The reality is that some universities have been treading water as far as careers education is concerned, but now we do see a sudden shift. As is often the way, necessity is the mother of invention.
Changing careers education
There is and will always be a place for face-to-face or virtual careers fairs, CV workshops, mock interviews and assessments, but it seems like the stage is now set for innovation and out of the box thinking.
So here are some thoughts on reinventing careers education at university:
• First and foremost, careers information advice and guidance should be for all students, regardless of disability, ethnicity, gender, nationality, religion or sexual orientation, whichever country they are from or heading to post-graduation.
• Careers guidance needs to be well informed by robust graduate outcomes data and insight, graduate destinations, benchmarked employability metrics and up-to-date labour market information for both the country of study and also for major overseas student markets, for example, China, India and the ASEAN (Association of Southeast Asian Nations) region.
• It will be important to personalise careers information advice and guidance and establish from the outset where in the world students are looking for their first job, for example, in their country of study or elsewhere. Careers advice will differ depending on their preference. It is likely that Asia will bounce back from the recession far quicker than Europe, so could there be exciting opportunities for graduates from other regions further afield.
• There will be a need to manage student expectations because in the present situation they may not initially walk into their dream job. However, a stop gap role working in an alternative industry or non-graduate job may provide them with valuable experience. In fact, speaking to many graduate recruiters in both Asia and the UK, many focus more on a candidate’s part-time work than they do on their degree during interviews.
• Widening graduates’ horizons is essential, for example, finance roles are not just available in banks. In Malaysia, oil and gas giant Shell employs over 1,000 accountants. For many employers, degree discipline is less important than one would think. They are looking at a level of education, but more importantly an attitude and resilience, which should be available in abundance in today’s graduates who have survived the pandemic and gained their degree.

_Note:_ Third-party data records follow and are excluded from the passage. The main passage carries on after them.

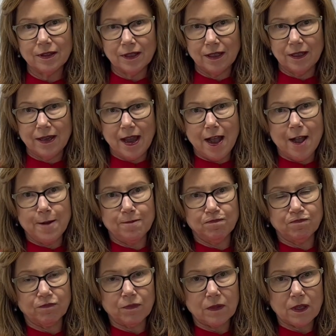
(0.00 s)
the
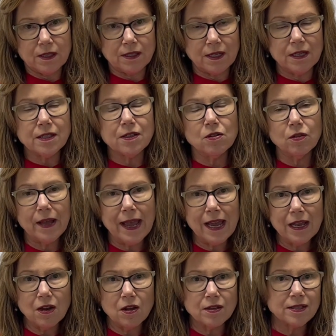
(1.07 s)
seasonal
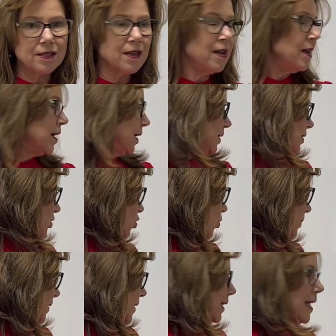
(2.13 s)
hair loss, it's
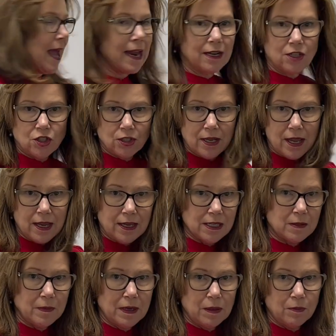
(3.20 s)
normally the anagen hairs
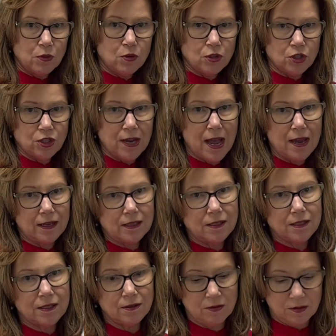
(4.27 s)
being pushed out
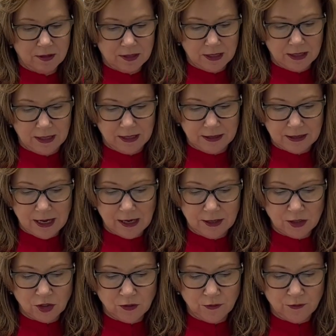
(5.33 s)
into the
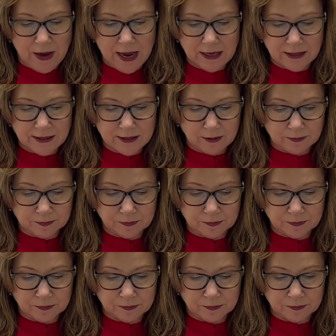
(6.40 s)
telogen phase.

• Students need to be given techniques and tips to find jobs that are not advertised, obvious or may not even exist yet. Effective account mapping and outreach to hiring managers and section managers could be a way of securing a job that has not even been advertised. This year’s graduates are going to have to be ‘job makers’ not just ‘job takers’.
• Students will have to think out of the box and commit time and energy to their own enterprise, join the gig economy and-or become a freelancer. This requires a different set of skills and commercial acumen that most employers find desirable in new recruits.
So, this and next year’s job search for both employers and graduates will, unfortunately, not be like ‘shooting fish in a barrel’. It will require new skills and a new way of thinking and navigating complex labour markets and employer needs.
Like ‘Go Fish’, you will be dealt your hand and must bring your wit, ability and judgement to bear to compete with other graduates in a fiercely competitive market.
For higher education, a focus more on employability alongside increasing resources in this vital area of development will not only add value to their students at a time when many are increasingly questioning the value for money of their tuition fees, but also equip them with new, more innovative skills to be successful in a VUCA world.
Alan Preece is an expert in global education, business transformation and operational management and runs the blogging site View from a Bridge and Louise Nicol is founder of Asia Careers Group SDN BHD.